▸ **What you are asked to do**:
Every entry should come back exactly as written, minus the pictures.

Study material Block Start

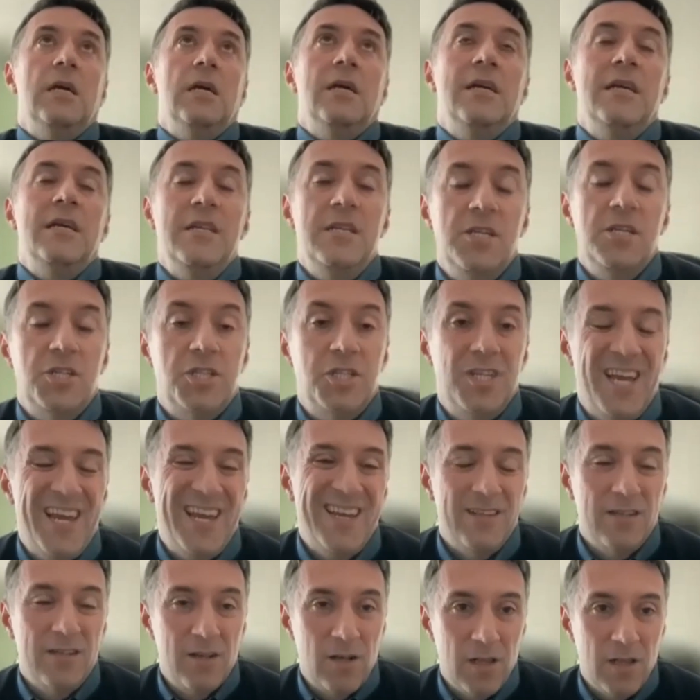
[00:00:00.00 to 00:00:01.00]

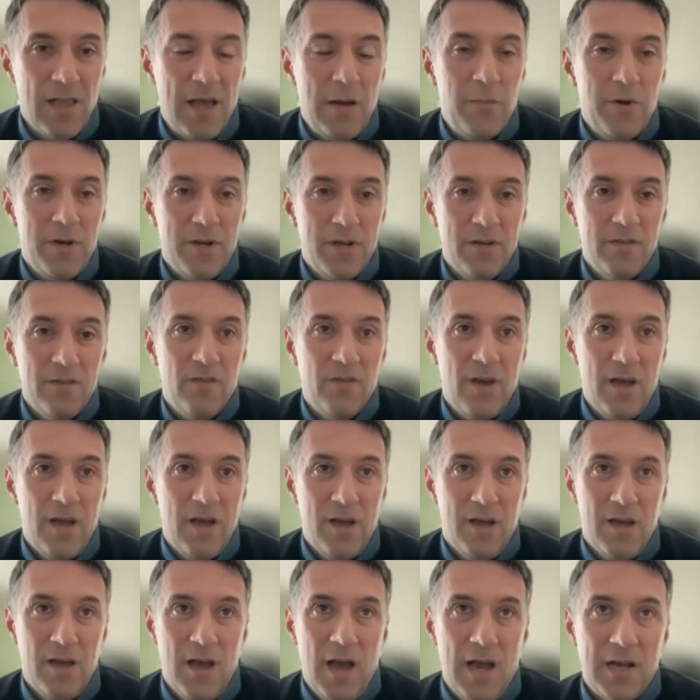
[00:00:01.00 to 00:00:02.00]
initiate collaborative
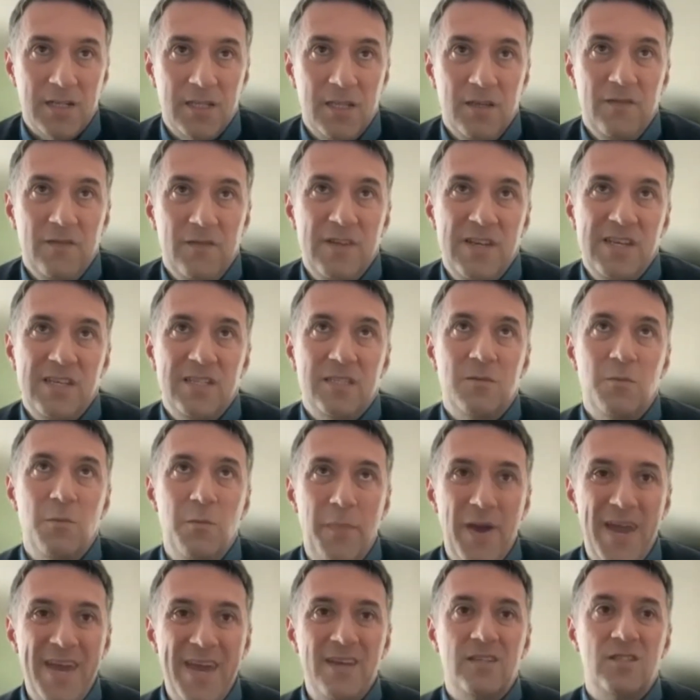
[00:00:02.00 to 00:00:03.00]
activities
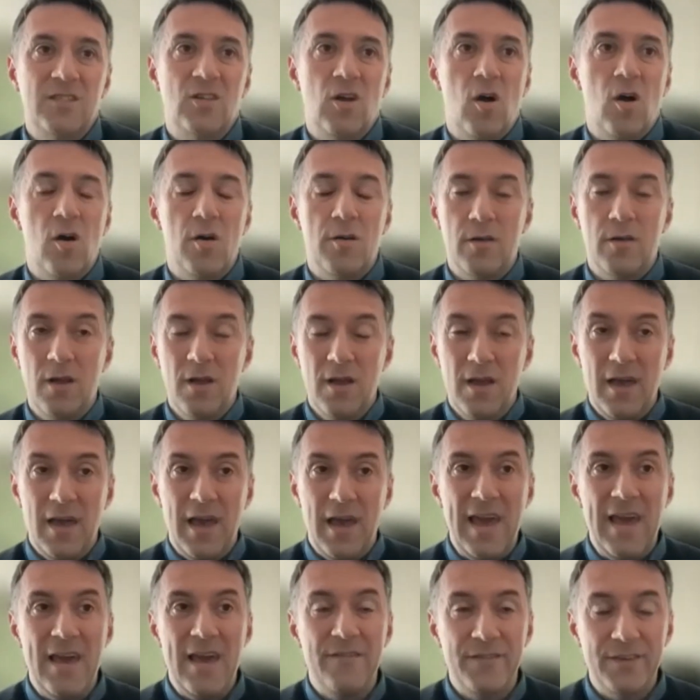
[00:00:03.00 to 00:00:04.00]
based on
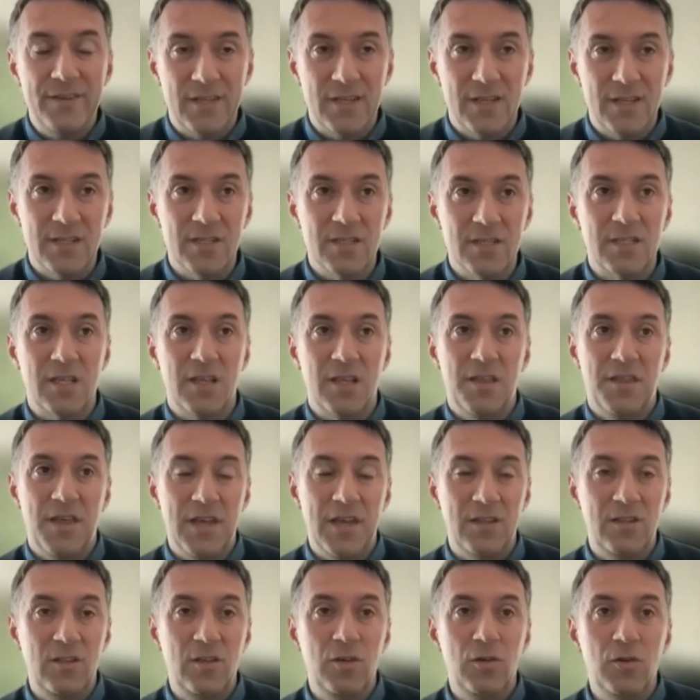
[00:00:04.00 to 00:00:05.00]
evidence
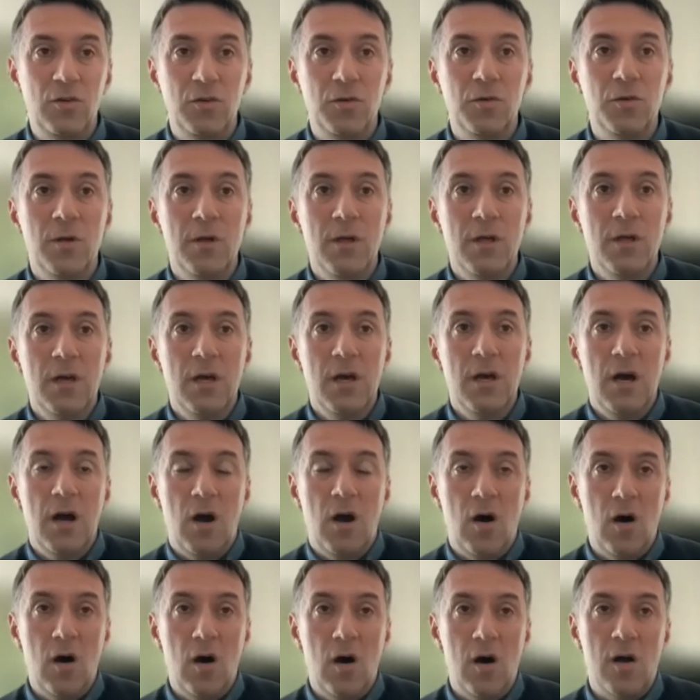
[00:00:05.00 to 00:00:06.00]
that you
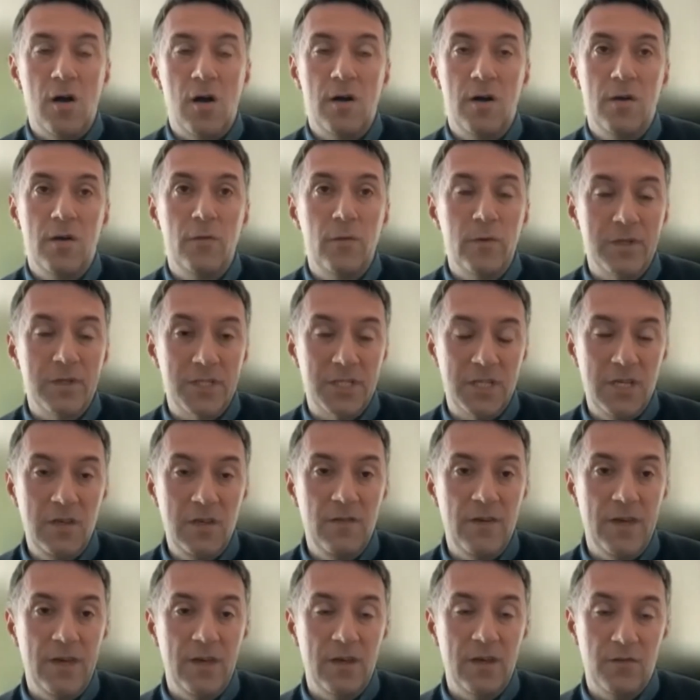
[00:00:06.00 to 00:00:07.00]
are
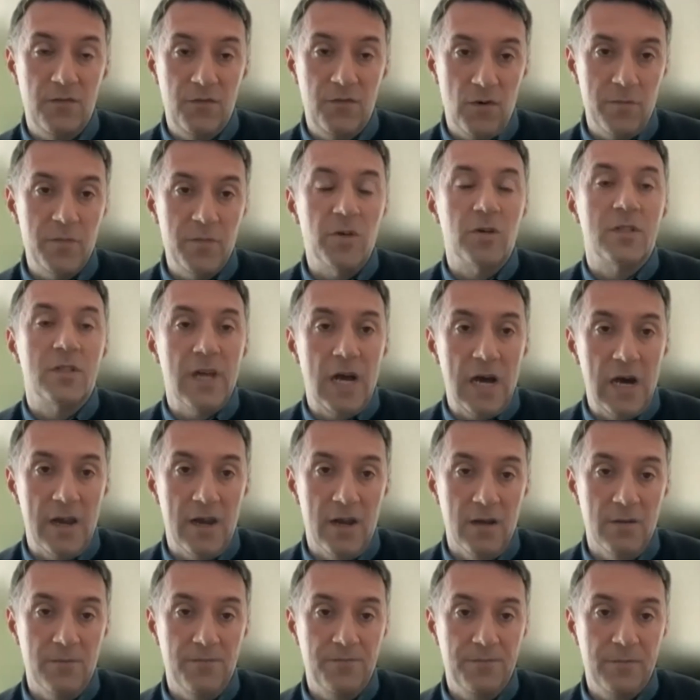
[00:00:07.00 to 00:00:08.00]
receiving from your
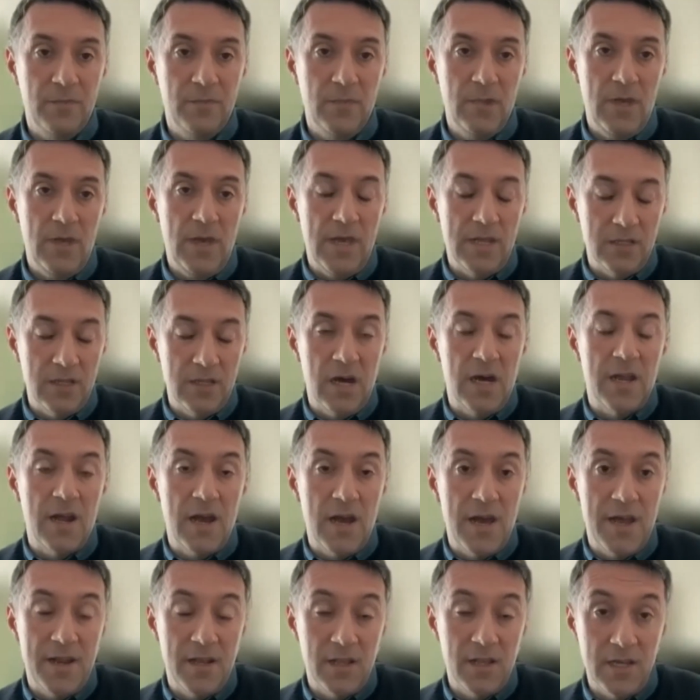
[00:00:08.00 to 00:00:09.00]
data and data
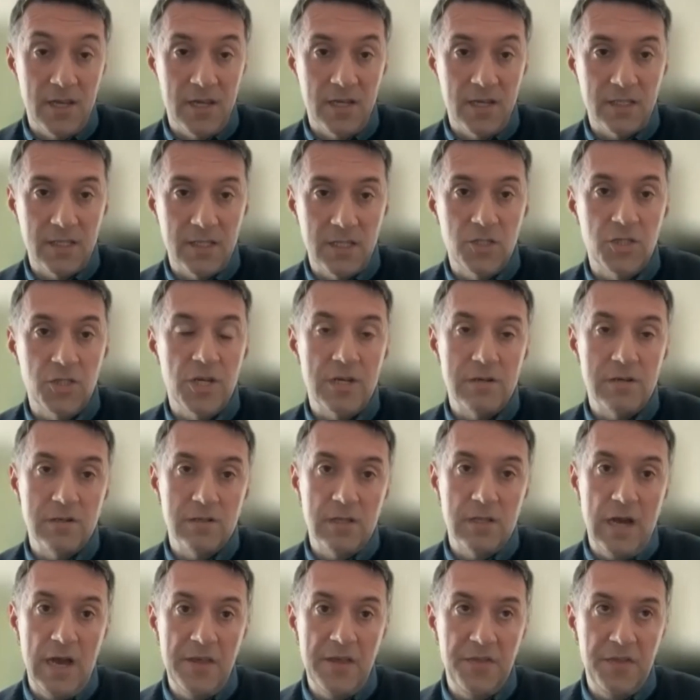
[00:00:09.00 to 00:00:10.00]
analytics in
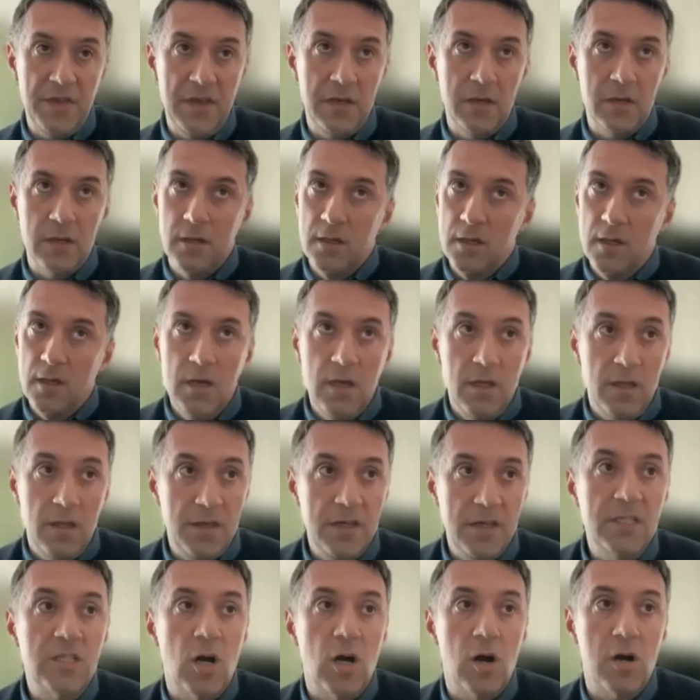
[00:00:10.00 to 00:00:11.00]
general. I think
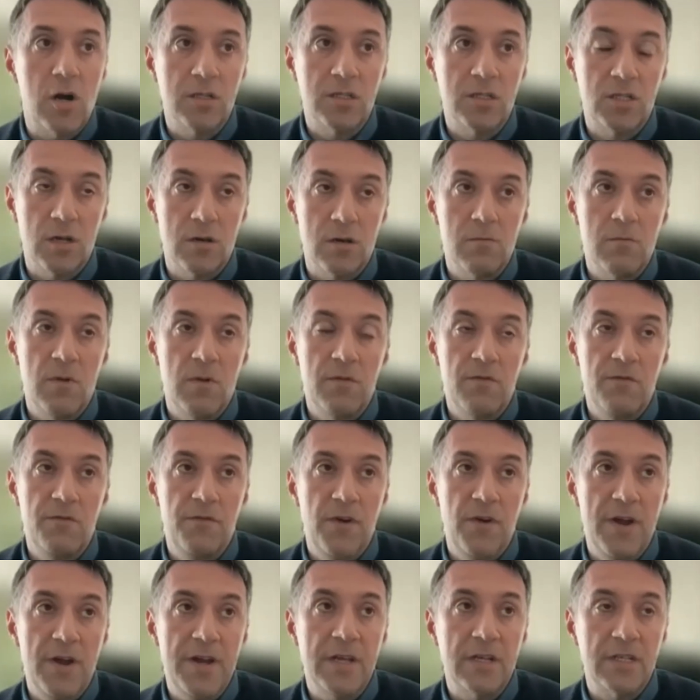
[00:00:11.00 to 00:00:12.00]
these are some
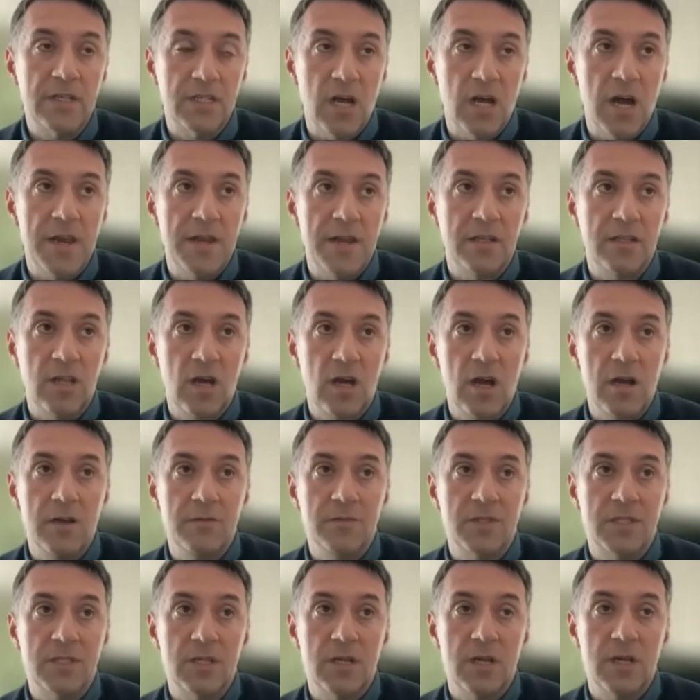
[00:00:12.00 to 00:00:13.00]
very exciting
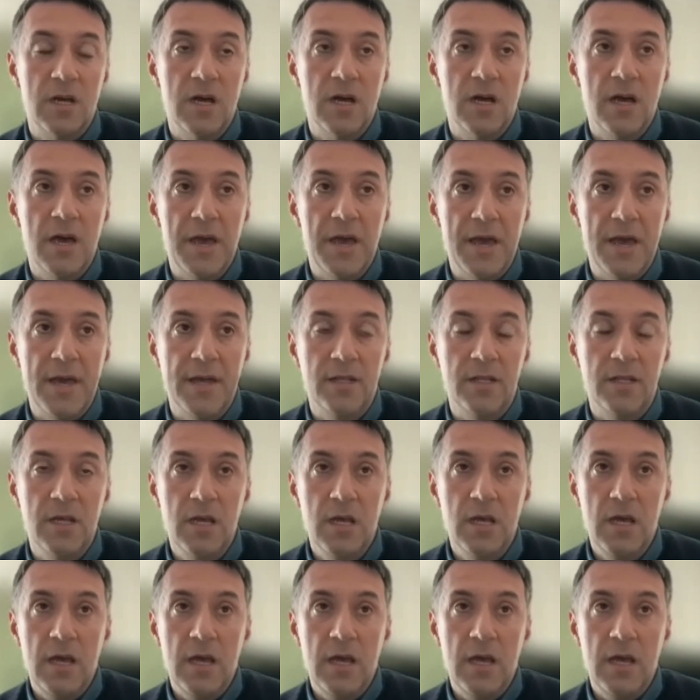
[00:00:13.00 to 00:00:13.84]
times ahead.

Study material Block End

▸ **Your solution**:
[00:00:00.00 to 00:00:01.00]

[00:00:01.00 to 00:00:02.00]
initiate collaborative
[00:00:02.00 to 00:00:03.00]
activities
[00:00:03.00 to 00:00:04.00]
based on
[00:00:04.00 to 00:00:05.00]
evidence
[00:00:05.00 to 00:00:06.00]
that you
[00:00:06.00 to 00:00:07.00]
are
[00:00:07.00 to 00:00:08.00]
receiving from your
[00:00:08.00 to 00:00:09.00]
data and data
[00:00:09.00 to 00:00:10.00]
analytics in
[00:00:10.00 to 00:00:11.00]
general. I think
[00:00:11.00 to 00:00:12.00]
these are some
[00:00:12.00 to 00:00:13.00]
very exciting
[00:00:13.00 to 00:00:13.84]
times ahead.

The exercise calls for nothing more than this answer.